*** Data extracts Section Begins ***

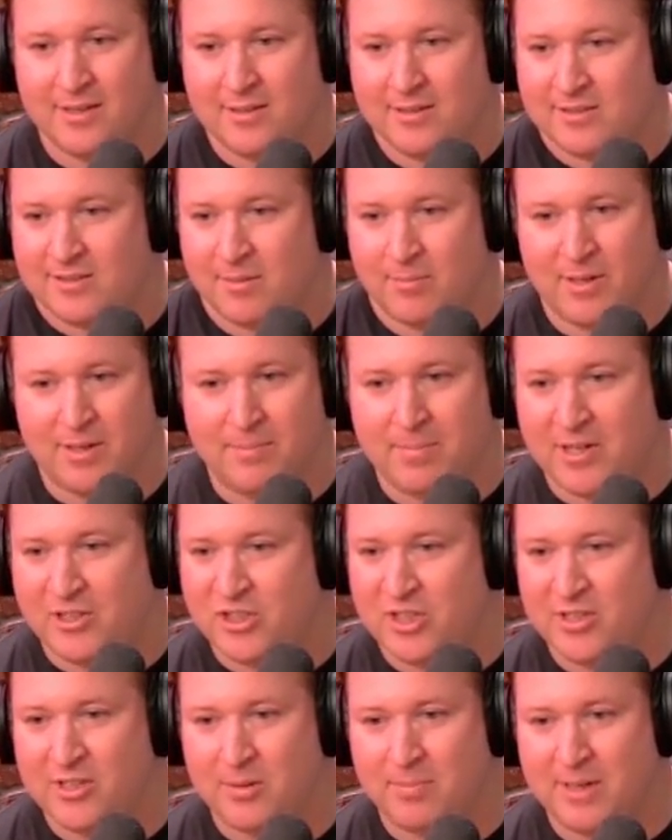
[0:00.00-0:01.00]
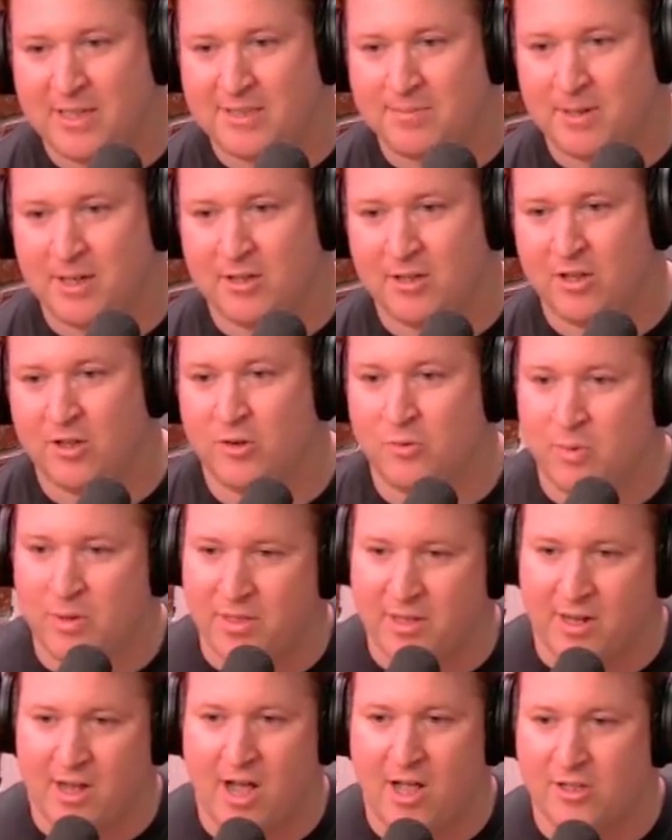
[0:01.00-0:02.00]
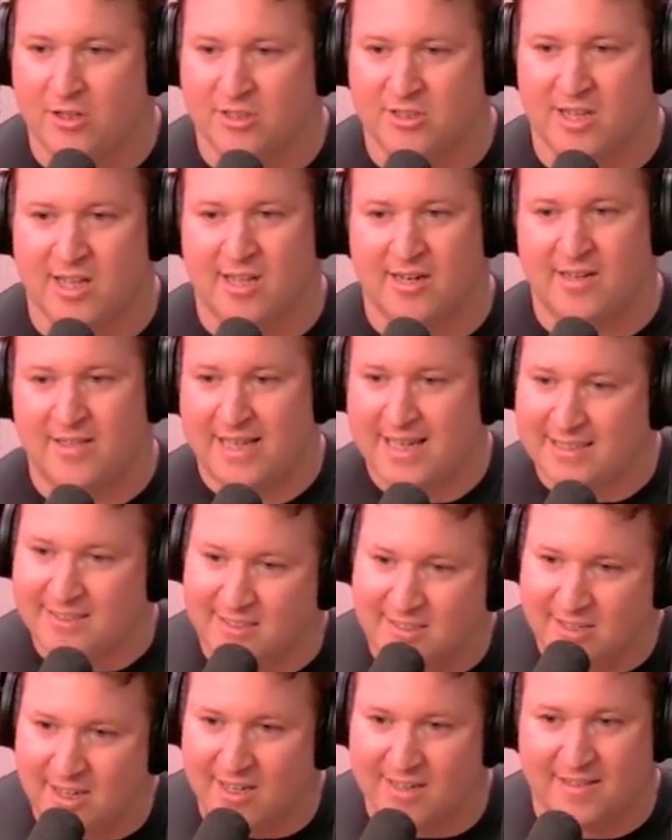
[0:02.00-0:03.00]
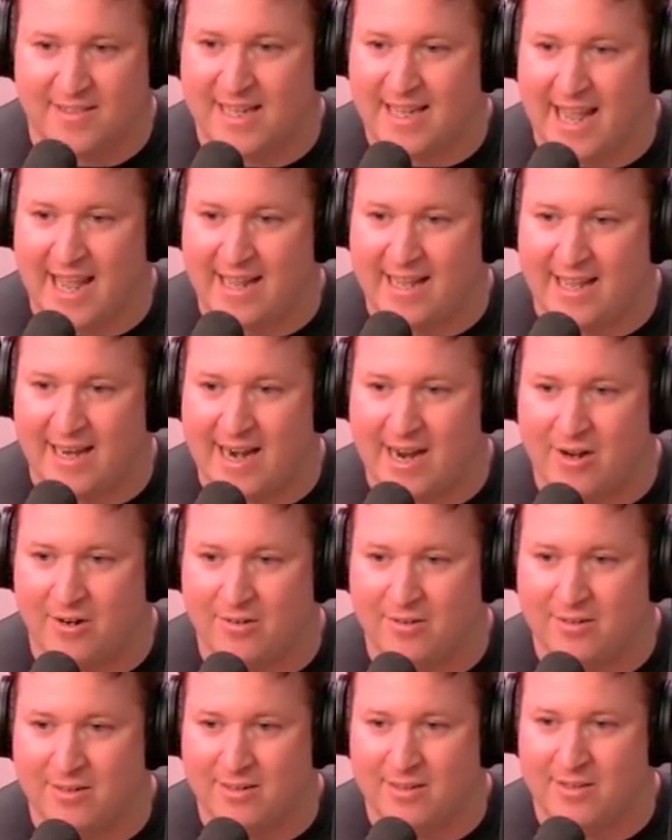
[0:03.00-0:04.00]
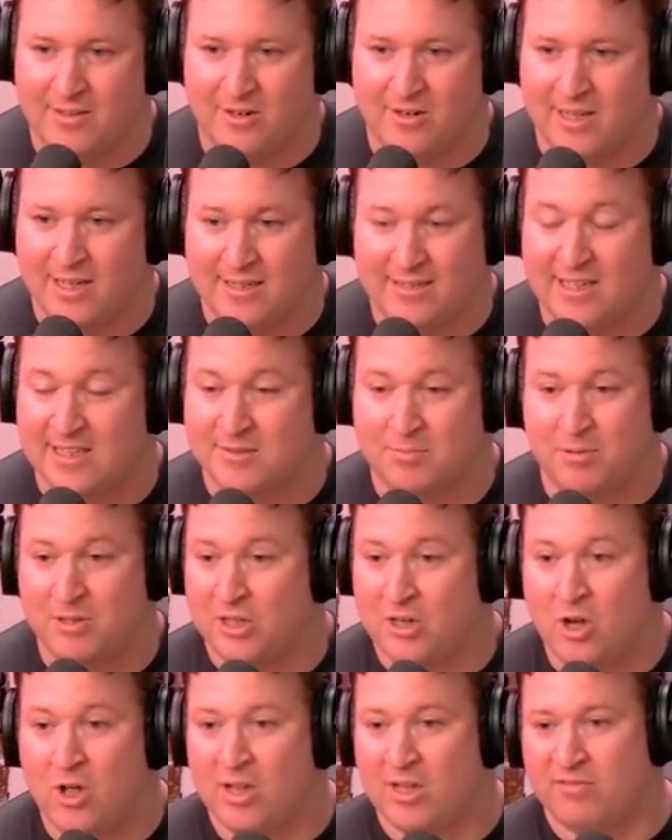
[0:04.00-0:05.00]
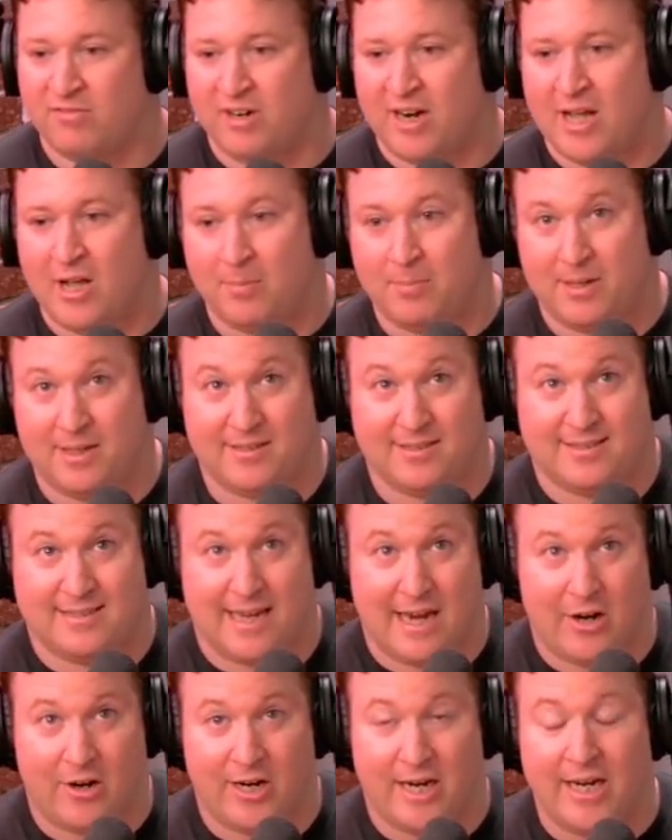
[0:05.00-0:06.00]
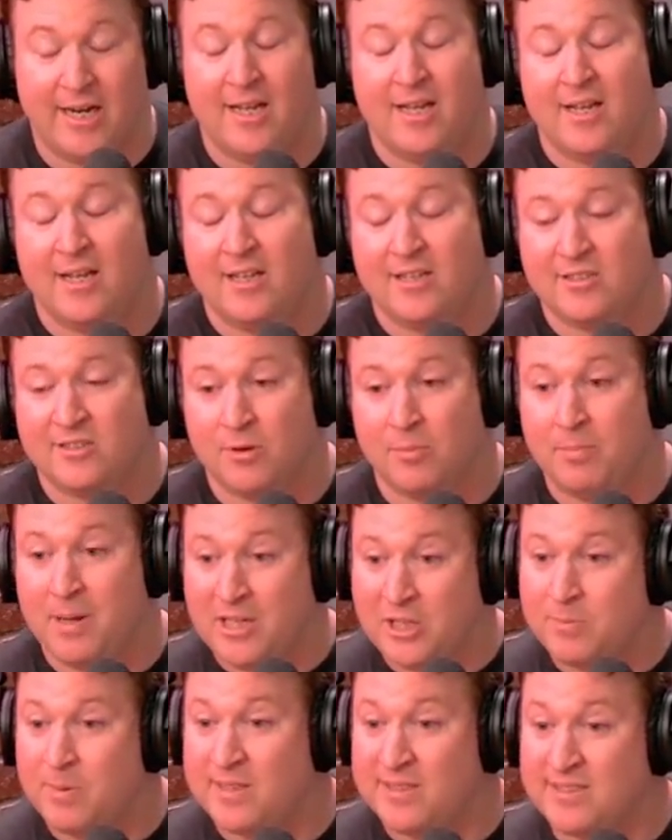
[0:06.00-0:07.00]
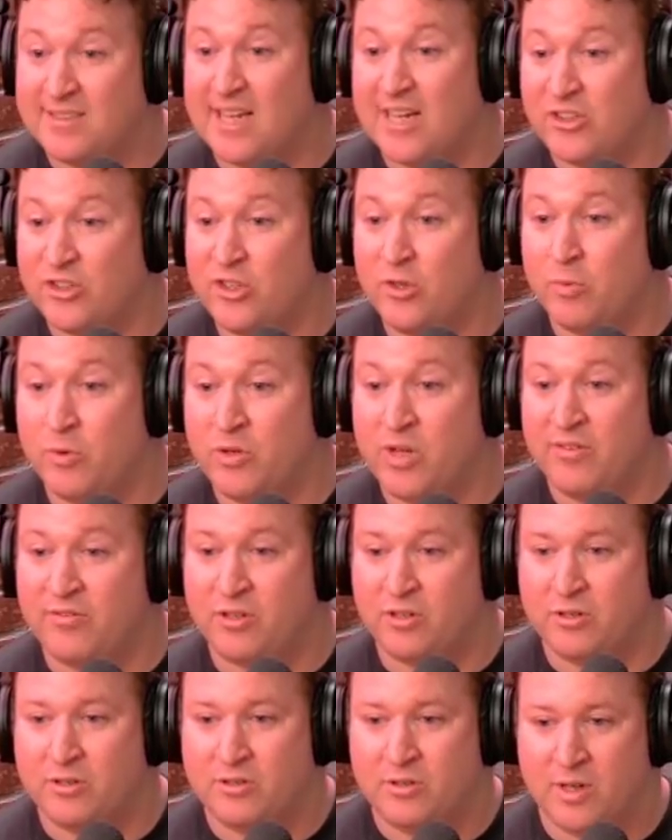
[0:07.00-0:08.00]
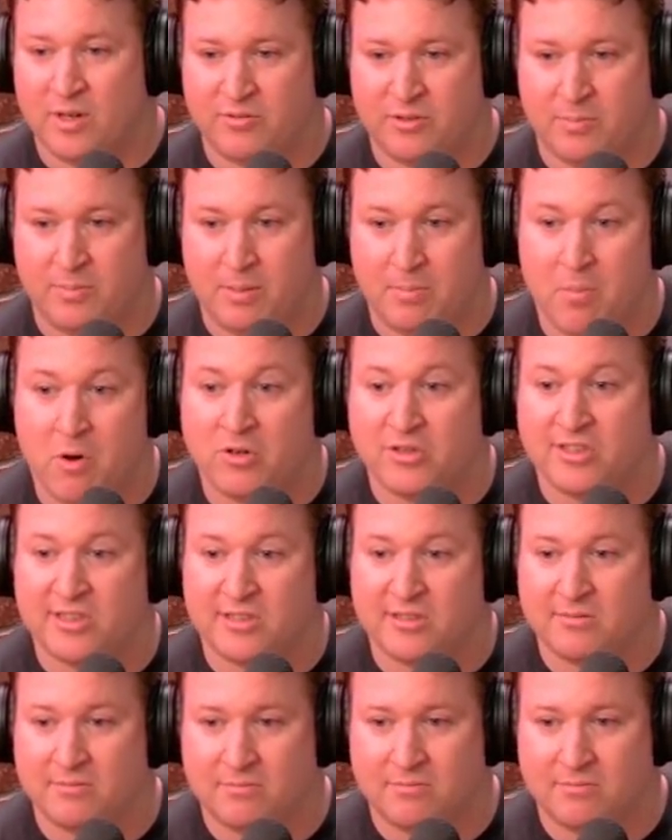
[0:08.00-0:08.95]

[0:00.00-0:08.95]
somebody benching in their basement alone with the collars on and they get stuck and they can't get out and they're like desperately calling for help and it's scary. So bench press is actually the one you have to be most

*** Data extracts Section Ends ***

* About this task
Exactly as written, give every entry again, but not the pictures.

* Result of the task
[0:00.00-0:01.00]
[0:01.00-0:02.00]
[0:02.00-0:03.00]
[0:03.00-0:04.00]
[0:04.00-0:05.00]
[0:05.00-0:06.00]
[0:06.00-0:07.00]
[0:07.00-0:08.00]
[0:08.00-0:08.95]

[0:00.00-0:08.95]
somebody benching in their basement alone with the collars on and they get stuck and they can't get out and they're like desperately calling for help and it's scary. So bench press is actually the one you have to be most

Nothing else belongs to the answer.